Thank you. And next question comes from the line of Danielle Brill of Piper Jaffray. Your line is now open.
Thanks for the question. Just a couple. So we’ve heard some speculation that Epti would primarily or could primarily be used as a one-time upfront bridging therapy for patients for transitioning them to subcu, since they have that rapid onset. So I am curious what your thoughts are around this and whether you think that could in fact be the dynamic of the market? And then also we’ve heard that this notion that orals could be disruptive to the antibody market, because the antibody’s effects maybe diminished in patients who have been taking the orals for acute migraine management and I am just curious what your thoughts on this are as well?

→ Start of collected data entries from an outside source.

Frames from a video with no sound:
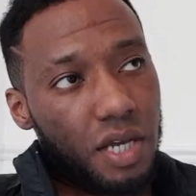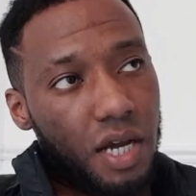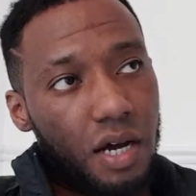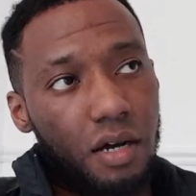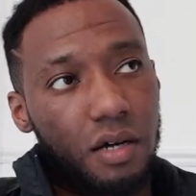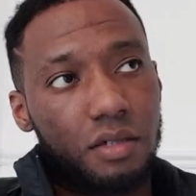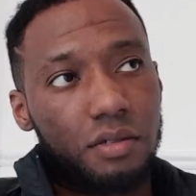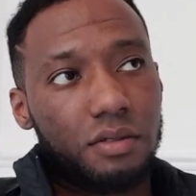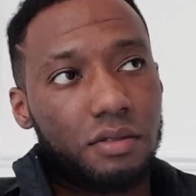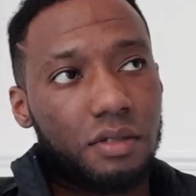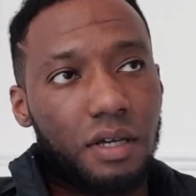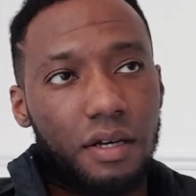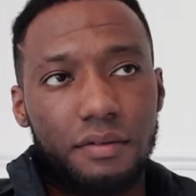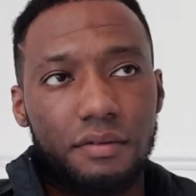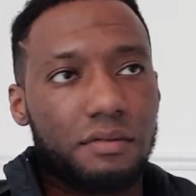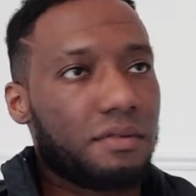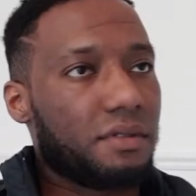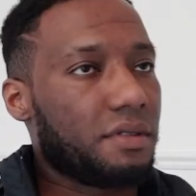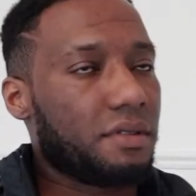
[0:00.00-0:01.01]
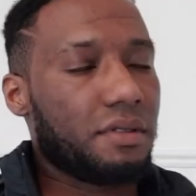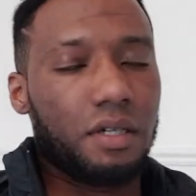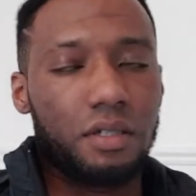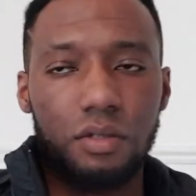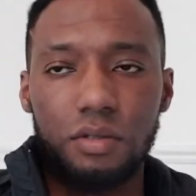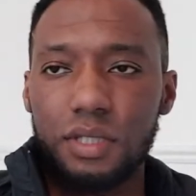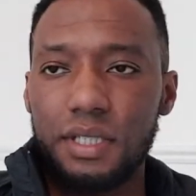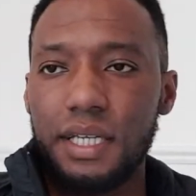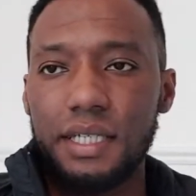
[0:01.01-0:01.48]
out. I
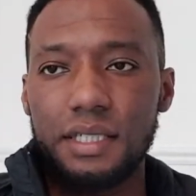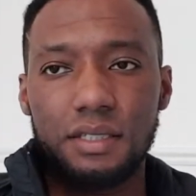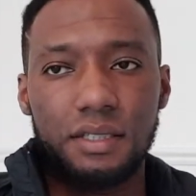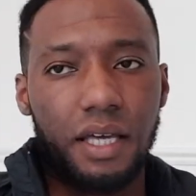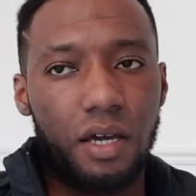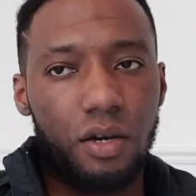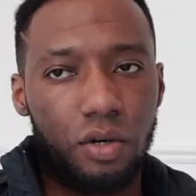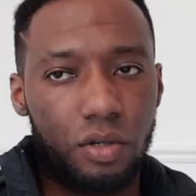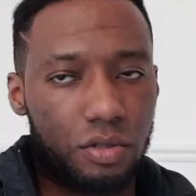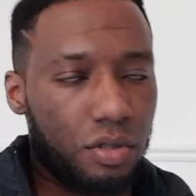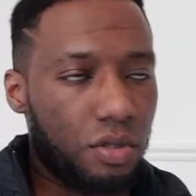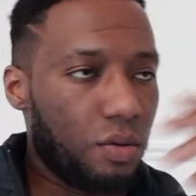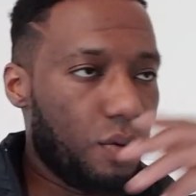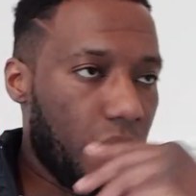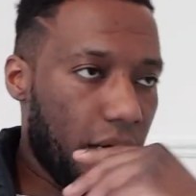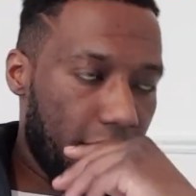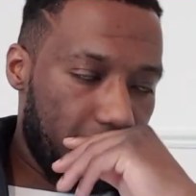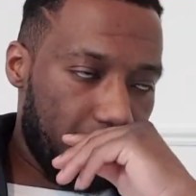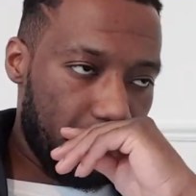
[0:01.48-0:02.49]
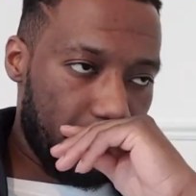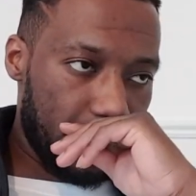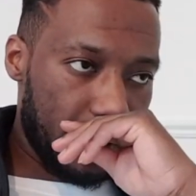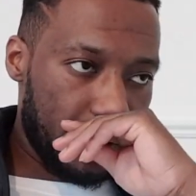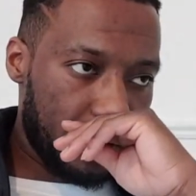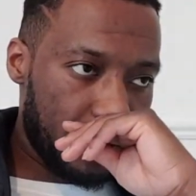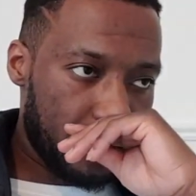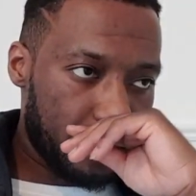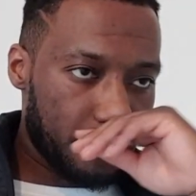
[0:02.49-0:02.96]
don't know the next day or two, whatever in
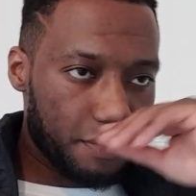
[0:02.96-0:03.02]
it.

So I’ll take the first one then defer to Dr. Carter on the orals. First of all on the bridging therapy, as these drugs hit out in the marketplace they can be used in multiple different ways, right? So we can’t really control that, we go out and we educate the physicians, the payers determine in many cases based on their policies how these products are being utilized. I guess I am not a believer in this whole convenience play in this marketplace because it’s symptomatic and so if I give you an IV product and it drops your -- you’re a 75% responder you go from 16 to less than four migraines a month, I think that patient is going to be excited to go back and sit in that chair in the next 90 days to get their 30 minute infusion and get them to carry themselves for the next one. And two points I would make here on that is these patients are seeing their doctors on a quarterly basis for the most part anyway. So this actually aligns with how they’re actually seeing their physicians. And so to me again this is a pain market, it’s not a blood pressure market or a dyslipidemia market where convenience is a big play and so it’s possible on the bridging. We haven’t heard a lot of that in our market research and our advisory boards. Number two, as it relates to the orals, as it relates to using orals, I am assuming in the acute setting that may impact their use in the preventative space, I’ll defer it back to Carter on that.
So Danielle I am not going to speculate in terms of whether or not the gepants would be impacting antibodies. I mean I’ve heard the rumors, I have not seen that data. So I wouldn’t speculate any further. The only thing I will say is that with Epti remember that the strong rapid sustained efficacy will actually seriously diminish the need for patients to ever use acute treatment. So, I would speculate that the acute need will be quite limited and therefore any impact of orals on the Epti antibody would likewise be limited.
End of Q&A
Thank you. Ladies and gentlemen, thank you for participating in today’s conference. This concludes today’s program, and you may all disconnect. Everyone have a great day.